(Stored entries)
▶
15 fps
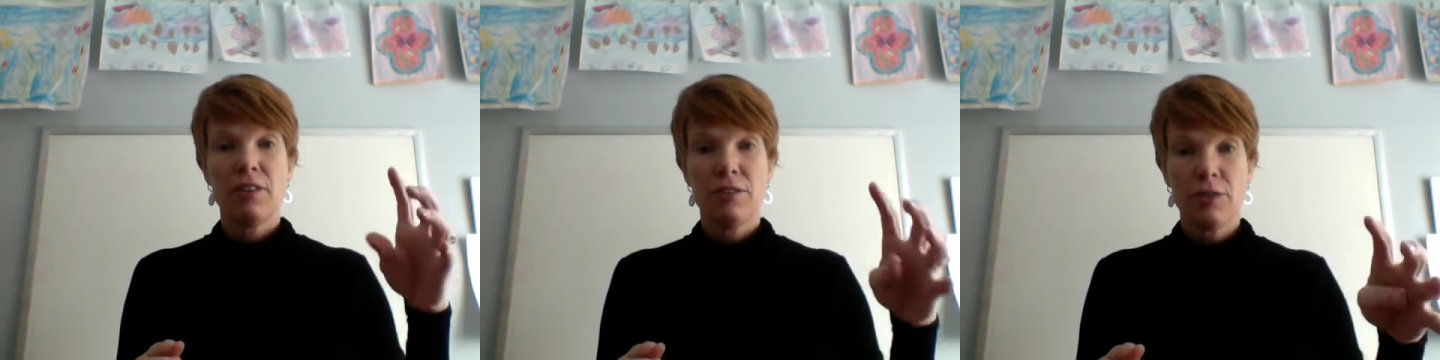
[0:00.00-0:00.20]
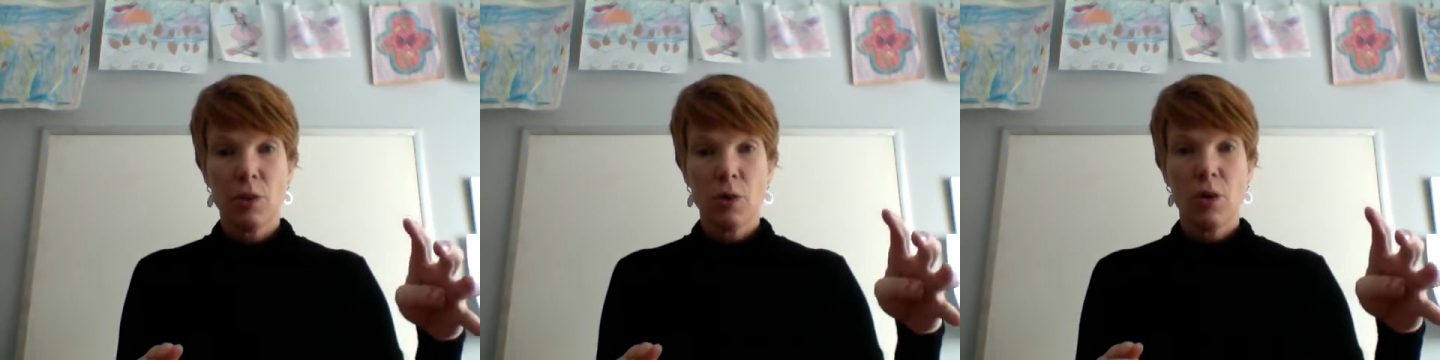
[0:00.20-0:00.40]

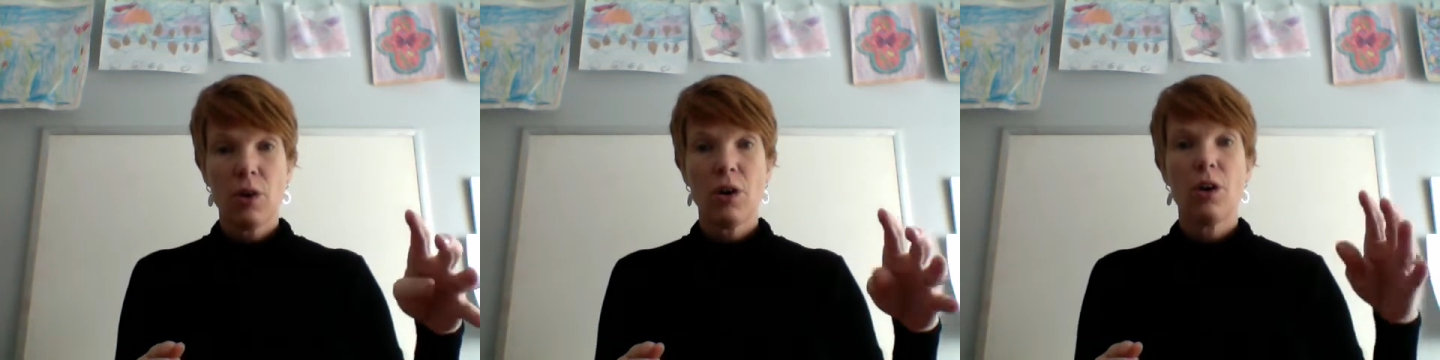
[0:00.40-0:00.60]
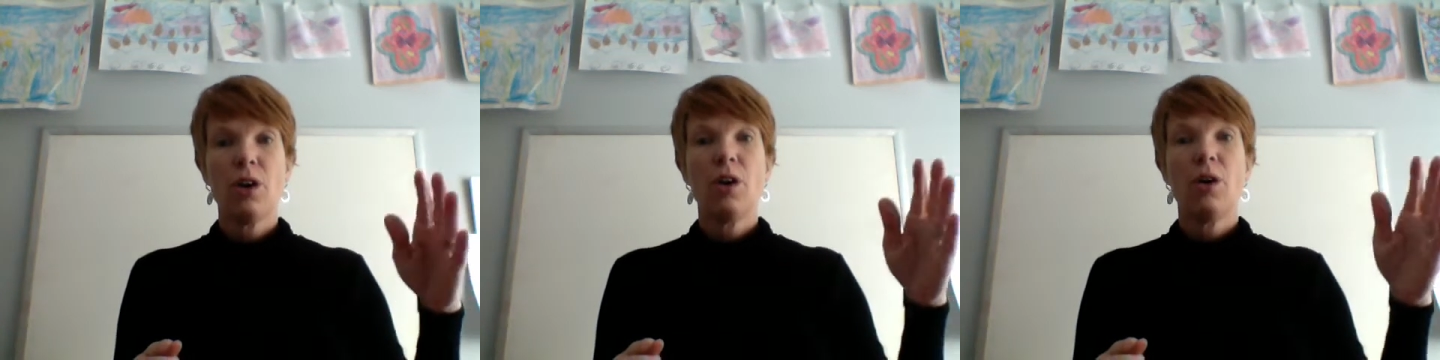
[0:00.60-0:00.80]

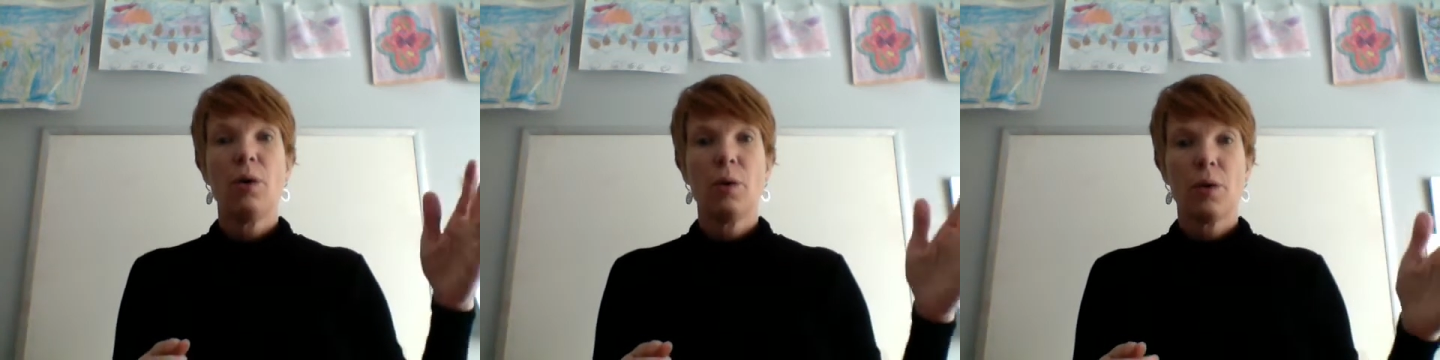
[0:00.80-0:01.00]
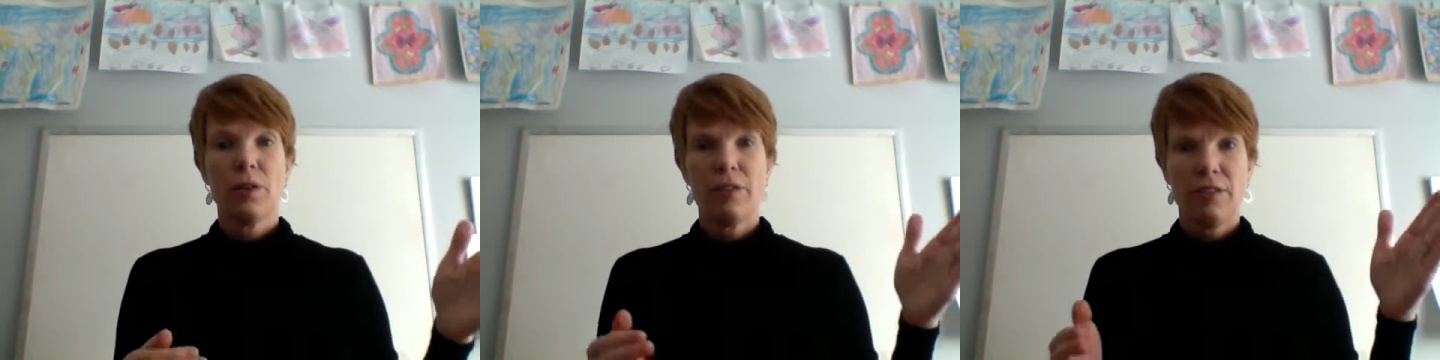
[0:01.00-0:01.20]
4
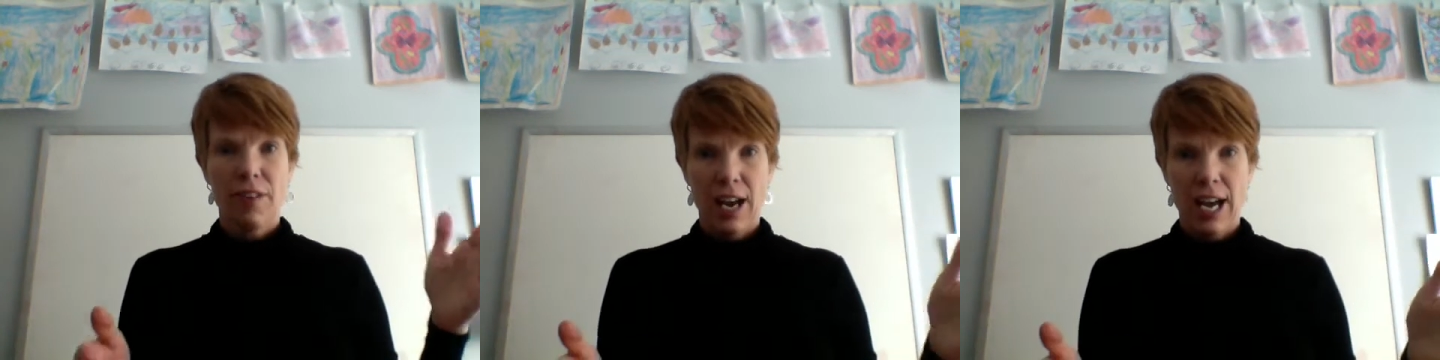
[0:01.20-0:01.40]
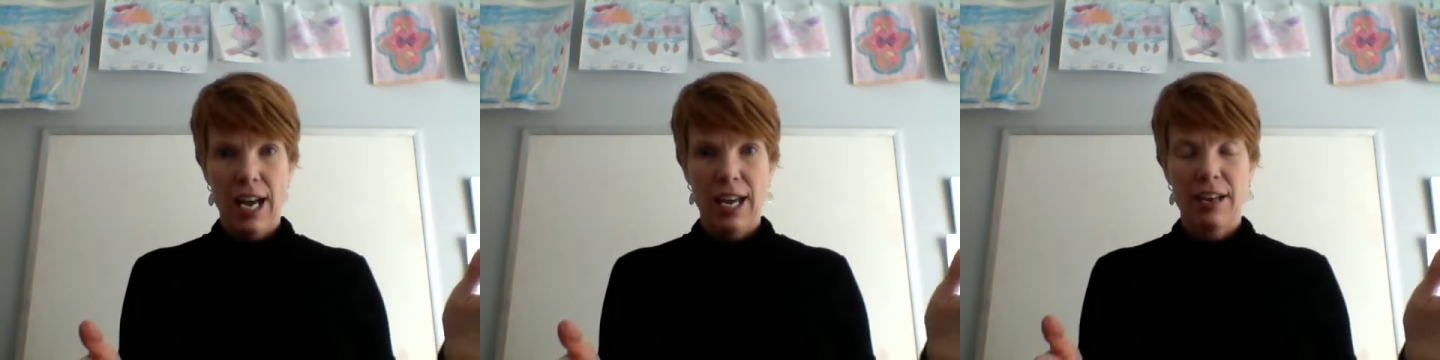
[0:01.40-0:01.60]
or
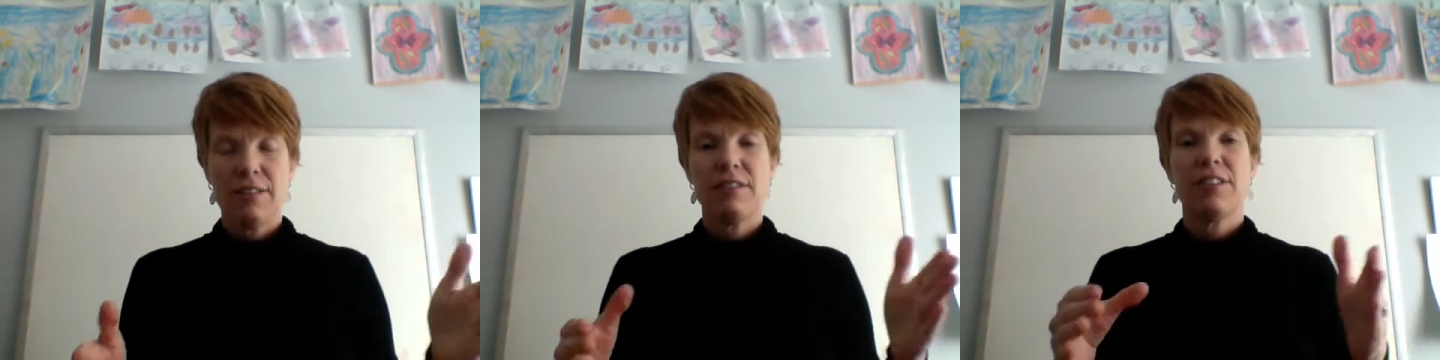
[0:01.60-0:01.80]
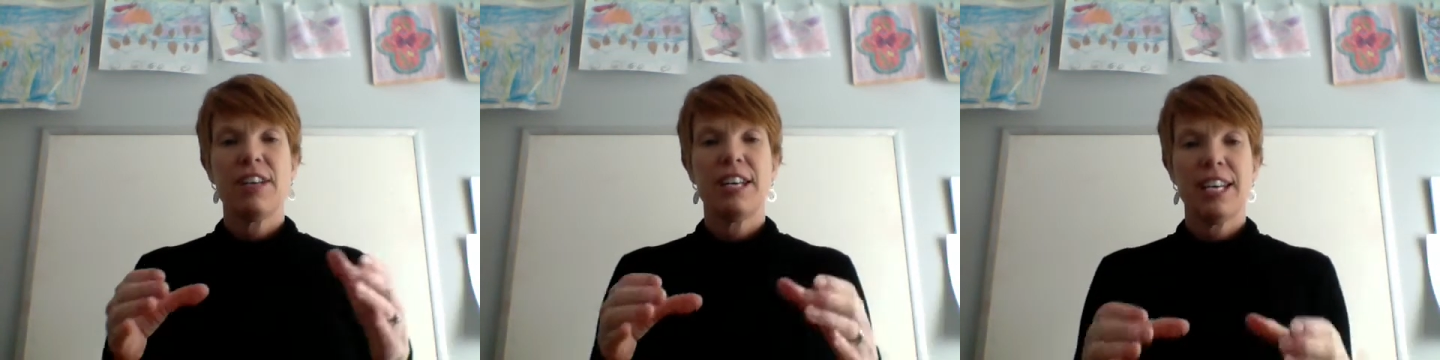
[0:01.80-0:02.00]

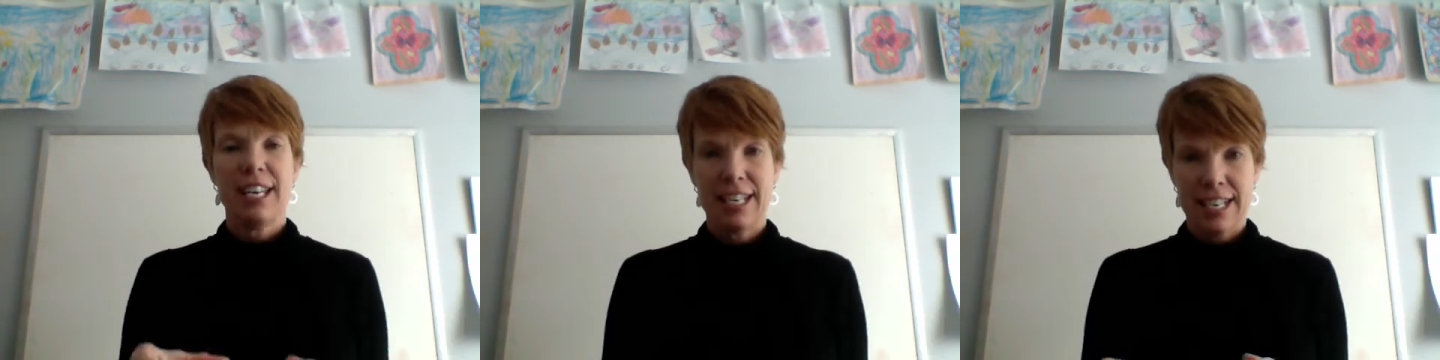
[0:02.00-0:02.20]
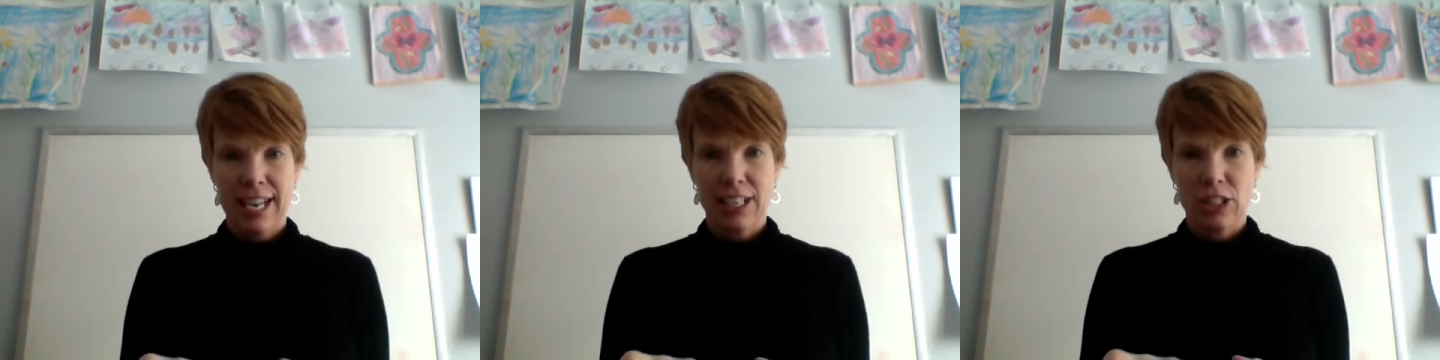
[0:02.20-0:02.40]
5
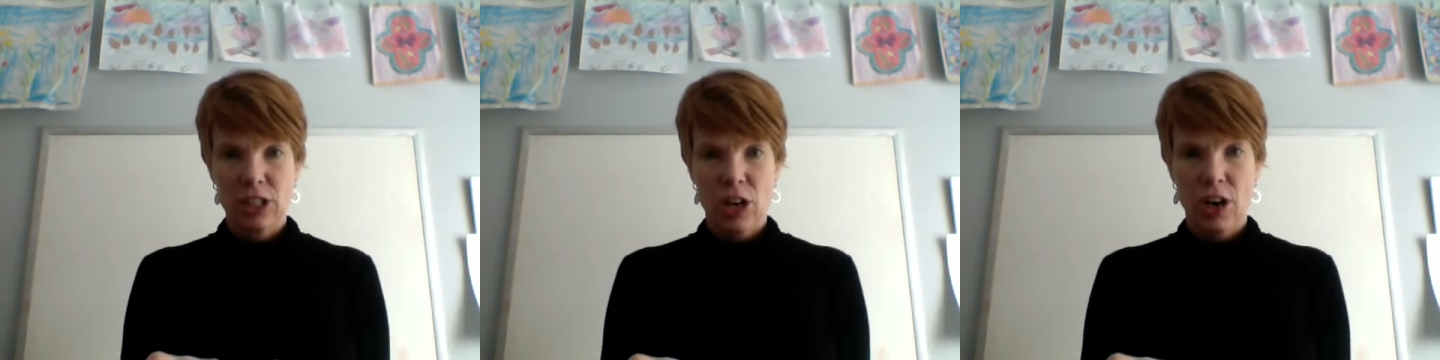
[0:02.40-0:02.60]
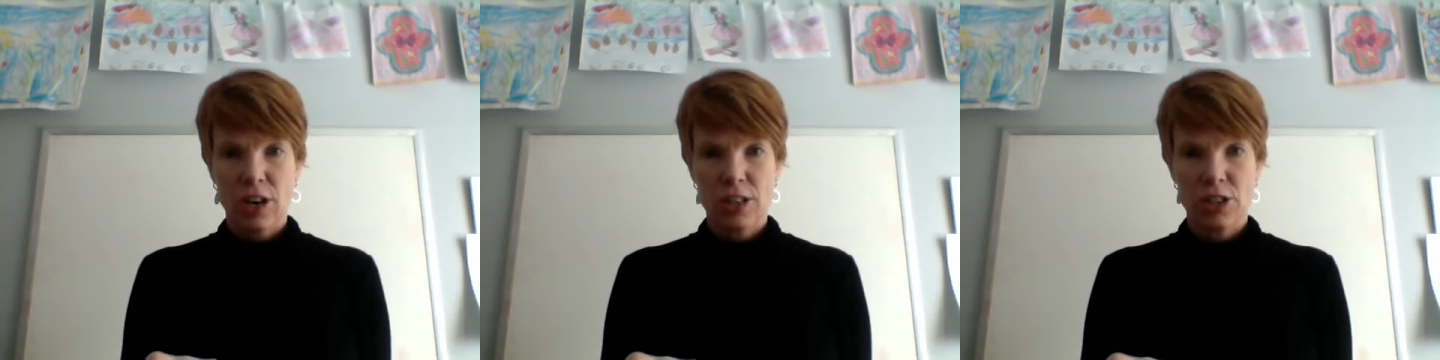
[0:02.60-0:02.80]
index
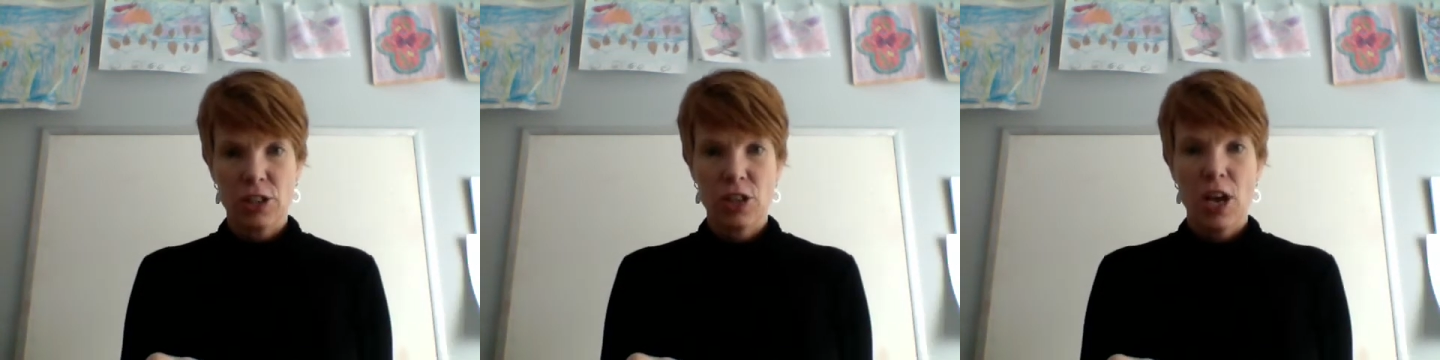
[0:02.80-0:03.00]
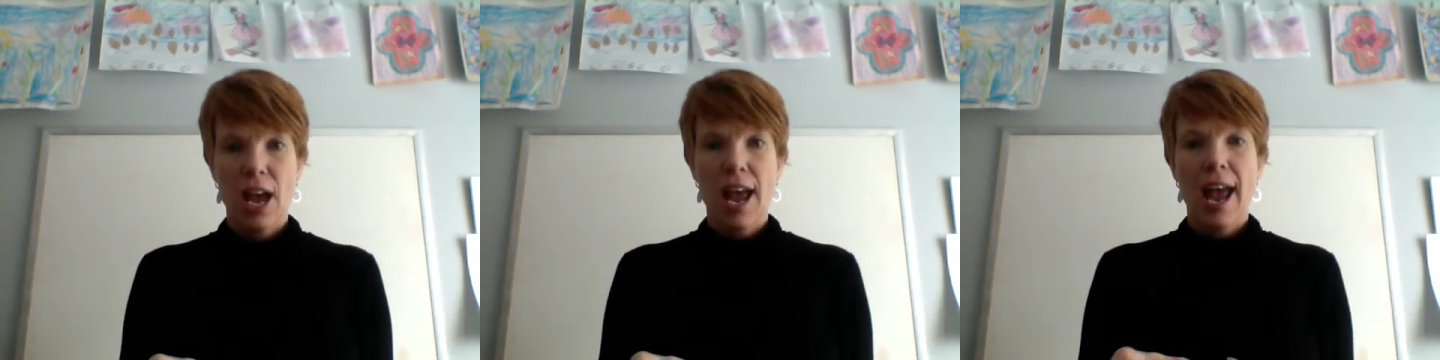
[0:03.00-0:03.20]
cards.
◀
Retype every entry exactly as written, but omit the pictures.

15 fps
[0:00.00-0:00.20]
[0:00.20-0:00.40]

[0:00.40-0:00.60]
[0:00.60-0:00.80]

[0:00.80-0:01.00]
[0:01.00-0:01.20]
4
[0:01.20-0:01.40]
[0:01.40-0:01.60]
or
[0:01.60-0:01.80]
[0:01.80-0:02.00]

[0:02.00-0:02.20]
[0:02.20-0:02.40]
5
[0:02.40-0:02.60]
[0:02.60-0:02.80]
index
[0:02.80-0:03.00]
[0:03.00-0:03.20]
cards.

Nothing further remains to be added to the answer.